You may set a goal to run five miles, but if your intention is to honor your body, a two-mile walk on a hard day is still aligned. Tone allows flexibility without losing integrity. It shifts success from perfection to presence.
Just as the opening notes of a symphony set the mood for everything that follows, the tone you choose shapes how others experience you—and how you experience yourself.
Choosing vs. Desire
Desire is passive. It says, “I wish.”
Choosing is active. It says, “I commit.”
Many people live with unfulfilled desires not because they lack longing, but because they have never translated that longing into intention. Intention is what moves desire from wishful thinking into embodied living.
When you live intentionally, you stop reacting and start responding. You no longer chase every impulse—you discern which desires align with your values and identity. Intention becomes the soul of your choices.
Desire pulls you forward. Choice marks the decision. Intention gives that choice meaning.
Me vs. Me: Alignment Over Performance
One of the most powerful distinctions in Chapter One is the difference between borrowed intentions and authentic ones.
Not every intention we carry is truly ours. Some are inherited from family expectations. Others are absorbed from culture, fear, or past wounds. These intentions often feel heavy, driven by pressure rather than purpose.
Authentic intention doesn’t feel forced—it feels aligned.
Unlike “fake it till you make it,” which relies on performance, intention is rooted in truth. It isn’t invented; it is uncovered. It emerges when we listen deeply enough to recognize what resonates with who we truly are.
The tension between the “false me” and the “true me” shows up in daily life—at work, in relationships, in how we care for ourselves. The false self performs to earn approval. The true self responds from clarity.
Intention closes that gap. It moves us from habit to honesty, from pressure to presence.
Intention Is the Energy Behind Action
Two people can do the same thing and create entirely different experiences.
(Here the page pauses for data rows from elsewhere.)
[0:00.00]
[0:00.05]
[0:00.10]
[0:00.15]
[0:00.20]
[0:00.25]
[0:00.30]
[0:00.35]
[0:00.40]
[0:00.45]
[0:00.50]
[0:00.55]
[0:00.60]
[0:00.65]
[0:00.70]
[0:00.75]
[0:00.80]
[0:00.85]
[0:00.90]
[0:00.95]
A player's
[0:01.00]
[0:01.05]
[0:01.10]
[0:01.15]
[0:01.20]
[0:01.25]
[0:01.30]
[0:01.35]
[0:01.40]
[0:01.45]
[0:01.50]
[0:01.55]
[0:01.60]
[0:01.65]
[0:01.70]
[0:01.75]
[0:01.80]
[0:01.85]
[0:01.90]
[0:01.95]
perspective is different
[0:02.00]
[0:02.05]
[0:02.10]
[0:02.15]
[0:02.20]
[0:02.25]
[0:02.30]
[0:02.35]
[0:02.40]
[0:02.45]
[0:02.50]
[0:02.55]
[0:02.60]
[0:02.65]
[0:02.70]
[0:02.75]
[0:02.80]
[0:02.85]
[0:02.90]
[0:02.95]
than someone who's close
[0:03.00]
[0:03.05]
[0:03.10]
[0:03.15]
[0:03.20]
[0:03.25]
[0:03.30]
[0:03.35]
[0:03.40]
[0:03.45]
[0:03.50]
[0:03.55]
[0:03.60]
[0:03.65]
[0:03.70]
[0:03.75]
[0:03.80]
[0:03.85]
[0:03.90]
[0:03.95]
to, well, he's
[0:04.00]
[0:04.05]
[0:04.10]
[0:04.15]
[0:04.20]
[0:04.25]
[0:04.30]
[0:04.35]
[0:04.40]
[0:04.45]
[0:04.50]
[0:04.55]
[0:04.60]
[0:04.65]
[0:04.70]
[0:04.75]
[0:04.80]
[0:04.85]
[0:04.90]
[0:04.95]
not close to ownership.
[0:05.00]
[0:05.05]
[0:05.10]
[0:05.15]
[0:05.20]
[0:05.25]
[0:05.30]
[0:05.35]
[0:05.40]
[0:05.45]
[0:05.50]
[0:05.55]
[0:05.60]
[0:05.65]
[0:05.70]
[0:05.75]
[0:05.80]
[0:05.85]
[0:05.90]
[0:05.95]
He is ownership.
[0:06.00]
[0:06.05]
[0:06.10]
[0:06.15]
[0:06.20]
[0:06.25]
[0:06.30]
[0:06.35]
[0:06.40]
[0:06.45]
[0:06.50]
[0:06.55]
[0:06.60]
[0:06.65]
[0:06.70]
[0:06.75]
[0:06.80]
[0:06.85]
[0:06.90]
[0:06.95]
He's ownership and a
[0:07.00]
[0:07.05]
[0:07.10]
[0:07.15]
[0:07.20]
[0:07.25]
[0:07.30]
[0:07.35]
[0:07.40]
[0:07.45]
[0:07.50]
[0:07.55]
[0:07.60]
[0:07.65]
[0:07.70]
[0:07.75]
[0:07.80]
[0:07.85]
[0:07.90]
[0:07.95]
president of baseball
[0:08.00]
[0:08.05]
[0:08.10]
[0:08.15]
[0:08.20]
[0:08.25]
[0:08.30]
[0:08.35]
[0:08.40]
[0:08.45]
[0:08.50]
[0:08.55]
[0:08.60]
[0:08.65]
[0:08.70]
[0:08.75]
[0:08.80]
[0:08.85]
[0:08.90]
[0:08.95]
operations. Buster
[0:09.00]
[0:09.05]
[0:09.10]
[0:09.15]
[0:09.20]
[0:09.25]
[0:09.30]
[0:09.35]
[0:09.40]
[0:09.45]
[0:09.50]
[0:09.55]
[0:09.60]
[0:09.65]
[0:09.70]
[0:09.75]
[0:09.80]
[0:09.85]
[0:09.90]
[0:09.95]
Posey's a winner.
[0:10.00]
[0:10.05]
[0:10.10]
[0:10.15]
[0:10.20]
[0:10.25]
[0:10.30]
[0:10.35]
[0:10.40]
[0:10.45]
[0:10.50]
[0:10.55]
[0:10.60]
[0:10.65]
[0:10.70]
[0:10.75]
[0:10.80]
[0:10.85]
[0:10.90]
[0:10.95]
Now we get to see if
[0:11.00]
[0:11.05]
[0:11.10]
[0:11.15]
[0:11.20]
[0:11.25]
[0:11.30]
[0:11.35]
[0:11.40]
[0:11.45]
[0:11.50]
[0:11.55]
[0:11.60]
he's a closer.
The difference is intention.
Actions without intention feel hollow. Actions with intention carry energy—and others can feel it. People may forget what you said or did, but they never forget how you made them feel.
Intention shapes energy. It determines whether effort feels draining or life-giving. It turns repetition into transformation and responsibility into devotion.
This is why intention matters: it outlasts the action itself.
Presence Over Perfection
Living intentionally does not mean living perfectly. It means choosing presence over control.
You can do everything “right” and still feel disconnected if your being is absent. Presence turns tasks into encounters. It allows care to become a connection rather than a duty.
Perfection focuses outward—trying to meet a standard. Presence focuses inward—choosing to be fully here.
Intention allows us to release the burden of perfection while still moving with integrity. It asks not, “Did I get it right?” but “Was I aligned?”
The Crescendo Begins Here
Intention is not about mastering life—it’s about shaping who you are becoming as you move through it. There will be quiet seasons and stormy ones. There will be moments when the tempo slows and others when it surges forward. None of it is wasted. Intention is the thread that holds the music together.
So pause. Breathe. And ask yourself: What intention do I want to carry into tomorrow?
Because the life you are living is building toward something. And whether that crescendo becomes noise or harmony depends on the note you choose now.